Akan lebih menyenangkan membaca sendiri keseluruhan ceritanya dalam
buku setebal 314 halaman ini. Jujur, saya sendiri merasa ngeri sekaligus prihatin
ketika membayangkan penggambaran kedua penulis tentang Nadya, seorang anak
yang haus akan pengakuan dari kedua orang tua dan orang-orang yang berada
disekitarnya, bisa menjadi seorang pembunuh berdarah dingin. Sesuatu yang mungkin
dapat terjadi di dunia nyata. Buku ini dapat dijadikan sebagai cermin bagi orang tua
dan juga anak yang mempunyai pengalaman serupa dengan Nadya. Sehingga tidak
tercipta Nadya-Nadya baru di kehidupan nyata.

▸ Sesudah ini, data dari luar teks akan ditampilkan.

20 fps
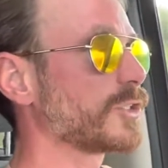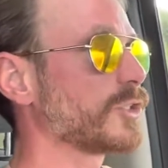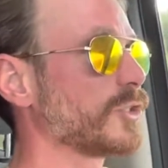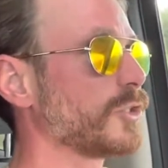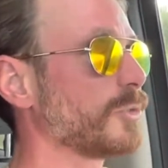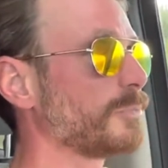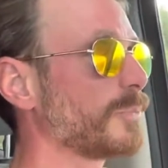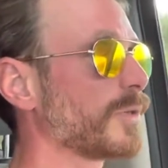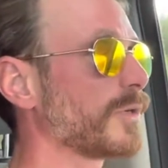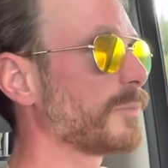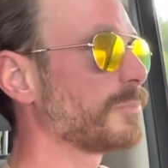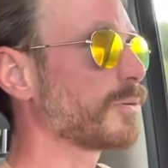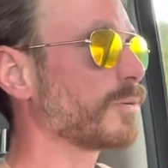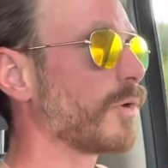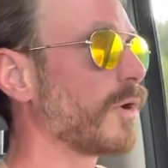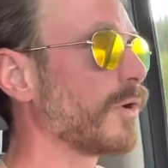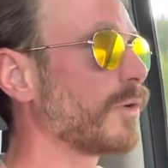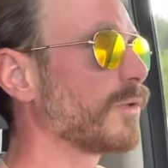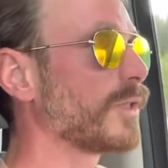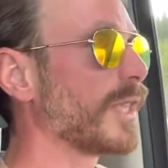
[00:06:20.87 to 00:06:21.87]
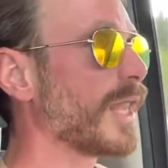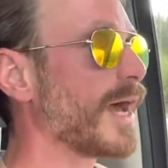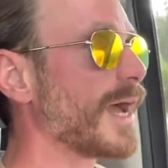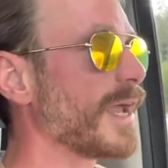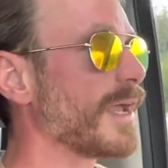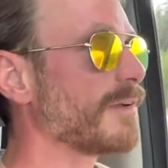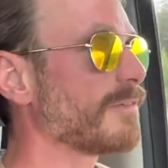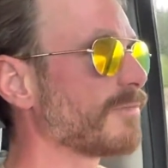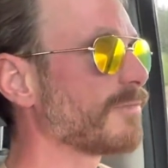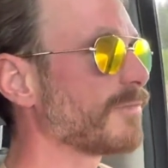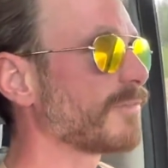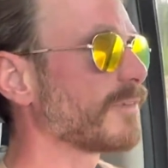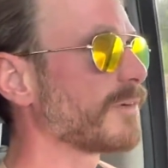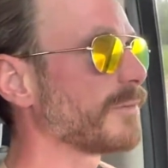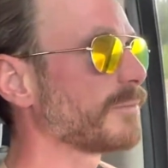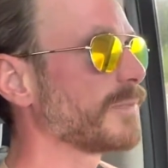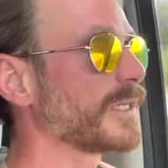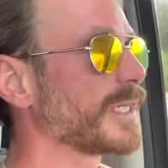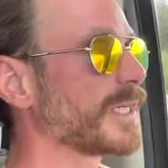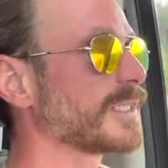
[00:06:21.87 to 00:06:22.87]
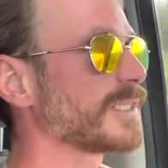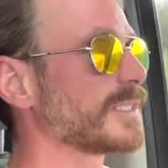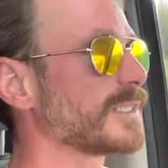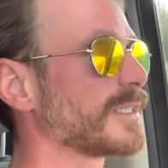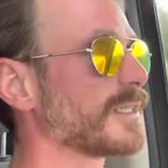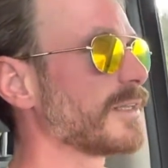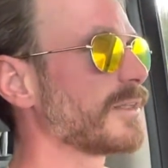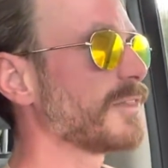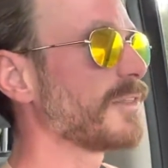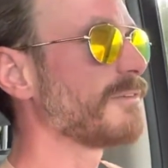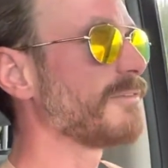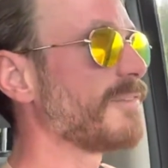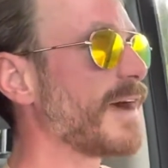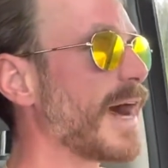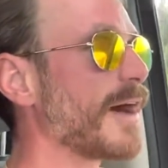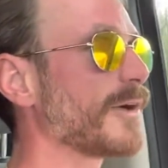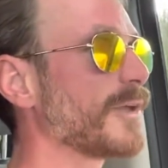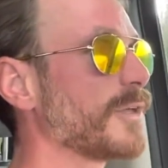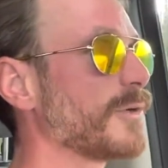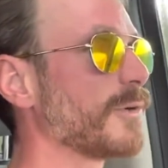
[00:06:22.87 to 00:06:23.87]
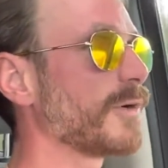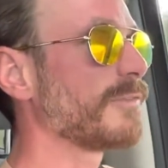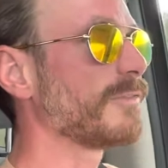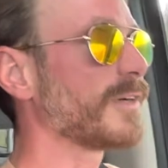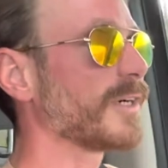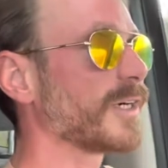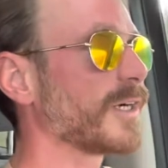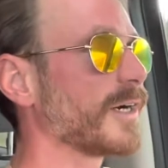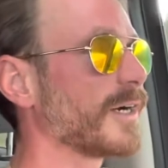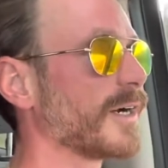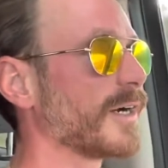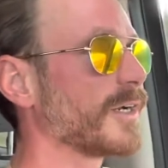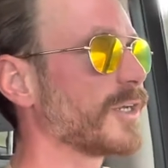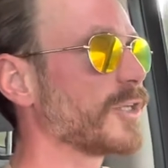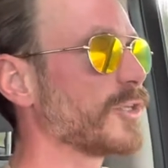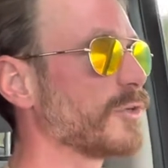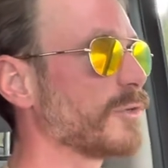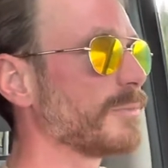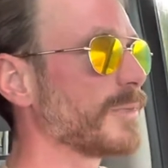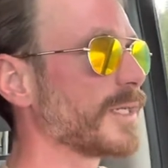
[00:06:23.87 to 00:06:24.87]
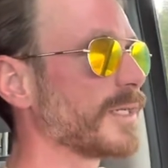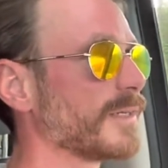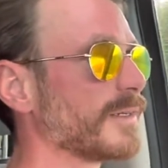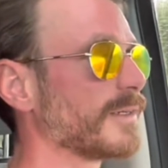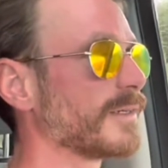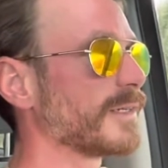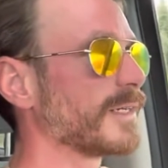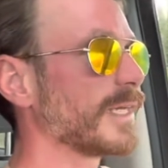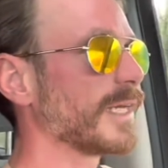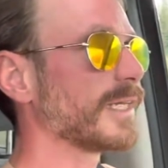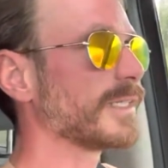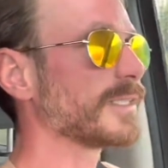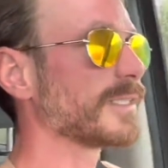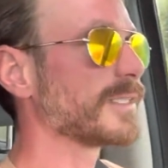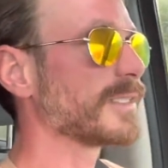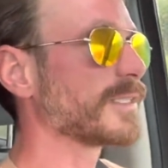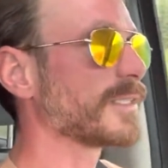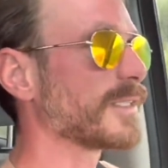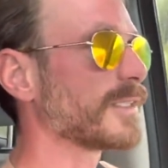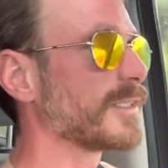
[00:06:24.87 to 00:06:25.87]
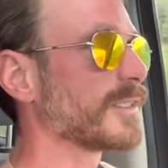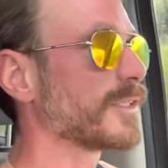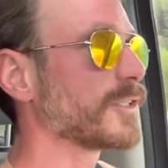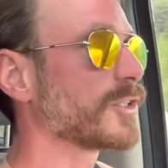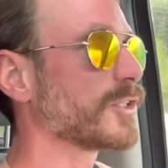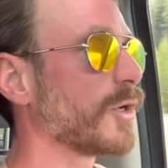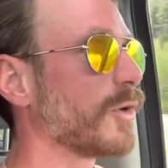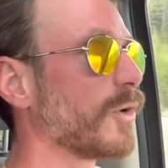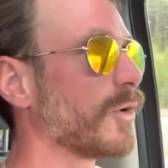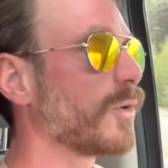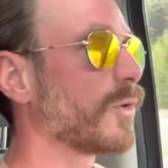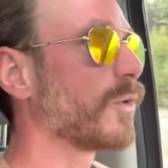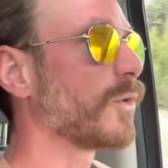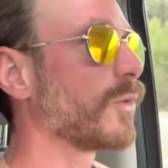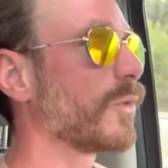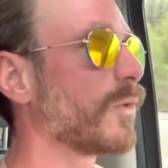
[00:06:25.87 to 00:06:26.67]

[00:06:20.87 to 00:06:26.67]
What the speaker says: super pro-life because the value of a human is so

Namun, alur flashback yang digunakan dalam proses penceritaan novel ini
dirasa kurang efektif, karena untuk dapat memahaminya diperlukan pemikiran ulang
agar kita dapat mengerti jalan cerita dengan utuh. Selain itu masih muncul
pertanyaan, Bagaimana tokoh Didi dan Nining meninggal?. Dalam buku ini penulis
hanya menjelaskan secara tersamar. Karena, justru pada bagian itulah penulis dapat
mengumbar trik pembunuhan yang menawan, yang tentunya merupakan titik
ketertarikan penggemar novel bergenre misteri-thriller ini. Jenis kertas yang
digunakan pun sebaiknya diperbaiki untuk dapat meningkatkan kualitas cetakan,
karena secara tidak langsung hal ini juga dapat mempengaruhi minat pembaca dalam
mengkonsumsi novel yang berbobot ini. Para pembaca yang berkecimpung dalam
dunia kepenulisan atau berkeinginan menggeluti dunia tersebut amat disarankan
untuk membaca Satin Merah. Banyak ilmu yang dapat diserap, mengalir dalam
bahasa jenaka dan renyah. Pernyataan tokoh-tokoh di dalamnya juga dapat
memberikan motivasi serta pelajaran moral yang sangat berarti. Novel ini seakan-
akan juga mengingatkan kita pada budaya dan sastra daerah lain yang bernasib serupa
dengan Sastra Sunda yang digambarkan dalam cerita, hampir punah. Dan seperti
pesan kedua penulis dalam bukunya, jangan berhenti membaca runtut ceritanya
hingga Anda tahu apa arti Satin Merah yang sebenarnya. Masih penasaran? Segera
baca novel terbitan GagasMedia ini, dijamin tidak akan rugi!.